ACTION ITEM
Copy out the lines of the records below, and only those lines, from the one with "[0:01.80-0:02.60]" through the one with "[00:00:12.00 to 00:00:13.00]", exactly as they appear.

DATA
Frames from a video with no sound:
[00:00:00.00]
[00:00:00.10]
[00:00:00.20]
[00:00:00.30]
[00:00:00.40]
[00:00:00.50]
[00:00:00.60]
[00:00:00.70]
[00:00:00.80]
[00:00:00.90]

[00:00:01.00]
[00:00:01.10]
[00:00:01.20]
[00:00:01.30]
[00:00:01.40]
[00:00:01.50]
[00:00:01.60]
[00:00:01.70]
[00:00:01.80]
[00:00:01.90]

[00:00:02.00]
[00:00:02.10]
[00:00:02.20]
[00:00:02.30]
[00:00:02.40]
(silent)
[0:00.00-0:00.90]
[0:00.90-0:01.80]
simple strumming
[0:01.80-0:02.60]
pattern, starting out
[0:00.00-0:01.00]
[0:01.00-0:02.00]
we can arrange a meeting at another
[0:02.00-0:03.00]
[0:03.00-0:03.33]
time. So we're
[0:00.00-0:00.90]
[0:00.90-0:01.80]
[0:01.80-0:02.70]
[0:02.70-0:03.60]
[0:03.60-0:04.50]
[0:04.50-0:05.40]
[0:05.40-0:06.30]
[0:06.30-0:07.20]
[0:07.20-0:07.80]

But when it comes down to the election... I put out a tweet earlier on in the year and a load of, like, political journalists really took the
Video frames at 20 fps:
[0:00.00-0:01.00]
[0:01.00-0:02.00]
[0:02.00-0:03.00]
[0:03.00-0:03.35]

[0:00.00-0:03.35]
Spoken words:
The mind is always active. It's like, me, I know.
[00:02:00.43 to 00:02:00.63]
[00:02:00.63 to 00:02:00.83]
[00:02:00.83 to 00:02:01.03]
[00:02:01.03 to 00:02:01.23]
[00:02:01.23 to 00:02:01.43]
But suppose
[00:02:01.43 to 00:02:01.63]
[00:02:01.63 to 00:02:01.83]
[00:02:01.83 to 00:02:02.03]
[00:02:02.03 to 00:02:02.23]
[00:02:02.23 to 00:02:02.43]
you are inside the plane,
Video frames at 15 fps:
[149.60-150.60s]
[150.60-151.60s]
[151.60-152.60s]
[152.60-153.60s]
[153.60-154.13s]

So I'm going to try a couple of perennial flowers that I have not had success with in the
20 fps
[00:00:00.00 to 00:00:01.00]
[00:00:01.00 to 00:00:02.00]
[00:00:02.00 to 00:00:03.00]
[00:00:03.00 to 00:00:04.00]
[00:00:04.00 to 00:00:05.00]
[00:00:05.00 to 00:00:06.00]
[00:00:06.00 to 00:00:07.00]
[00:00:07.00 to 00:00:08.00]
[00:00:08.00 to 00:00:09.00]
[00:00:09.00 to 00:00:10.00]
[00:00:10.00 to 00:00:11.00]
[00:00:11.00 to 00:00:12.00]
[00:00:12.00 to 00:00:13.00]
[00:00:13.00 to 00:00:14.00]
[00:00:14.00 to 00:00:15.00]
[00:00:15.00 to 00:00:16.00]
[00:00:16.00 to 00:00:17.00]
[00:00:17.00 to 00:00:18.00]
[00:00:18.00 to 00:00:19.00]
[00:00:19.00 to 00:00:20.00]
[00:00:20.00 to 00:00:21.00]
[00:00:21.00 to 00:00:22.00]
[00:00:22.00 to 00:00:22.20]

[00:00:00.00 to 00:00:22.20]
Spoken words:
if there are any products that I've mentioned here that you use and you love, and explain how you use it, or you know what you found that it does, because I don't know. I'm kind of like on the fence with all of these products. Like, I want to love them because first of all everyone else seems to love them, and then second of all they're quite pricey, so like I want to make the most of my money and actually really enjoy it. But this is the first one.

THE COMPLETED TASK
[0:01.80-0:02.60]
pattern, starting out
[0:00.00-0:01.00]
[0:01.00-0:02.00]
we can arrange a meeting at another
[0:02.00-0:03.00]
[0:03.00-0:03.33]
time. So we're
[0:00.00-0:00.90]
[0:00.90-0:01.80]
[0:01.80-0:02.70]
[0:02.70-0:03.60]
[0:03.60-0:04.50]
[0:04.50-0:05.40]
[0:05.40-0:06.30]
[0:06.30-0:07.20]
[0:07.20-0:07.80]

But when it comes down to the election... I put out a tweet earlier on in the year and a load of, like, political journalists really took the
Video frames at 20 fps:
[0:00.00-0:01.00]
[0:01.00-0:02.00]
[0:02.00-0:03.00]
[0:03.00-0:03.35]

[0:00.00-0:03.35]
Spoken words:
The mind is always active. It's like, me, I know.
[00:02:00.43 to 00:02:00.63]
[00:02:00.63 to 00:02:00.83]
[00:02:00.83 to 00:02:01.03]
[00:02:01.03 to 00:02:01.23]
[00:02:01.23 to 00:02:01.43]
But suppose
[00:02:01.43 to 00:02:01.63]
[00:02:01.63 to 00:02:01.83]
[00:02:01.83 to 00:02:02.03]
[00:02:02.03 to 00:02:02.23]
[00:02:02.23 to 00:02:02.43]
you are inside the plane,
Video frames at 15 fps:
[149.60-150.60s]
[150.60-151.60s]
[151.60-152.60s]
[152.60-153.60s]
[153.60-154.13s]

So I'm going to try a couple of perennial flowers that I have not had success with in the
20 fps
[00:00:00.00 to 00:00:01.00]
[00:00:01.00 to 00:00:02.00]
[00:00:02.00 to 00:00:03.00]
[00:00:03.00 to 00:00:04.00]
[00:00:04.00 to 00:00:05.00]
[00:00:05.00 to 00:00:06.00]
[00:00:06.00 to 00:00:07.00]
[00:00:07.00 to 00:00:08.00]
[00:00:08.00 to 00:00:09.00]
[00:00:09.00 to 00:00:10.00]
[00:00:10.00 to 00:00:11.00]
[00:00:11.00 to 00:00:12.00]
[00:00:12.00 to 00:00:13.00]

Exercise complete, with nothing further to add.